P.,
The error message from aggregate isn't very informative and I'll clean
it up.
The aggregate function threw an error for the cov.y object because the
ranges in allPeaks referenced indices outside of the bounds of cov.y, in
particular cov.y is an Rle of length 11 and allPeaks included the
interval [17, 19]. If you know the length of underlying sequence, you
can pass that into the width argument to the coverage function. For
example, if the underlying sequence is of length 19, then the coverage
from the y ranges would be calculated as shown below. (I also added code
for more efficient summation withing the specified ranges.)
> cov.y <- coverage(y, width = 19)
> cov.y
'integer' Rle of length 19 with 5 runs
Lengths: 3 2 4 2 8
Values : 0 3 0 3 0
> y.counts <- aggregate(cov.y, allPeaks, sum)
> y.counts
[1] 6 0
> y.counts.efficient <- viewSums(Views(cov.y, allPeaks))
> y.counts.efficient
[1] 6 0
> sessionInfo()
R version 2.10.1 Patched (2009-12-14 r50738)
i386-apple-darwin9.8.0
locale:
[1] C/en_US.UTF-8/C/C/C/C
attached base packages:
[1] stats graphics grDevices utils datasets methods base
other attached packages:
[1] IRanges_1.4.9
loaded via a namespace (and not attached):
[1] tools_2.10.1
Cheers,
Patrick
[email protected] wrote:
Dear bioc-sig-sequencing,
I am working with a toy example to learn the material covered in part 3
(Differential expression, pages 10-11) of 'A ChIP-Seq Data Analysis' handout
for a 11/19/09 session at the 'High throughput sequence analysis tools and
approaches with Bioconductor' workshop in Seattle.
I generated an error message in the following output.
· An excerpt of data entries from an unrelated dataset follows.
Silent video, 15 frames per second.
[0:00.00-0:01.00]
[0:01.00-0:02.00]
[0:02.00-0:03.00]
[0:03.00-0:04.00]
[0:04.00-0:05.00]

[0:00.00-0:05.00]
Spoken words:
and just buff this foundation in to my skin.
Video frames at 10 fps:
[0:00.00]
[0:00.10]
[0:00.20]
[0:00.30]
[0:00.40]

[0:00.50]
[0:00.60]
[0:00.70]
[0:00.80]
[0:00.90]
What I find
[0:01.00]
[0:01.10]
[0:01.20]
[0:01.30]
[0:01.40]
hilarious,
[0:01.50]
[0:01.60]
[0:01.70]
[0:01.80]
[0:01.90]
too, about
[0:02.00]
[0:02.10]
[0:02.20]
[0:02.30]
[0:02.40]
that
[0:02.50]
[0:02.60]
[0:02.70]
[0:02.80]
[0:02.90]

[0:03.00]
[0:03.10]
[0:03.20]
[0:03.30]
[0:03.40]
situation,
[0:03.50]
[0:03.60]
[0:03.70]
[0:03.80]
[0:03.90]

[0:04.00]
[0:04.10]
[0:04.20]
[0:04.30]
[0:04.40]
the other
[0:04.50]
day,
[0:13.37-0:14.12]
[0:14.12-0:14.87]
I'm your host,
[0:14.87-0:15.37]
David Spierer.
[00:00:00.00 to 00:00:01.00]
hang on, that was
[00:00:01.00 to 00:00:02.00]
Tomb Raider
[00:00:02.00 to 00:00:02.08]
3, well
Can you comment?
(I note that when I use the sample data & code from the handout, ctcf.rda &
gfp.rda, no errors are generated)
x <- IRanges(start=c(1L, 9L, 4L, 1L, 5L, 10L, 15L, 17L, 17L),
+ width=c(5L, 6L, 3L, 4L, 3L, 3L, 5L, 3L, 3L))
y <- IRanges(start=c(4L, 4L, 4L, 10L, 10L, 10L),
+ width=c(2L, 2L, 2L, 2L, 2L, 2L))
cov.x <- coverage(x)
cov.y <- coverage(y)
allPeaks <- slice(cov.x, lower = 3)
allPeaks
Views on a 19-length Rle subject
views:
start end width
[1] 4 5 2 [3 3]
[2] 17 19 3 [3 3 3]
x.counts <- aggregate(cov.x, allPeaks, sum)
x.counts
[1] 6 9
y.counts <- aggregate(cov.y, allPeaks, sum)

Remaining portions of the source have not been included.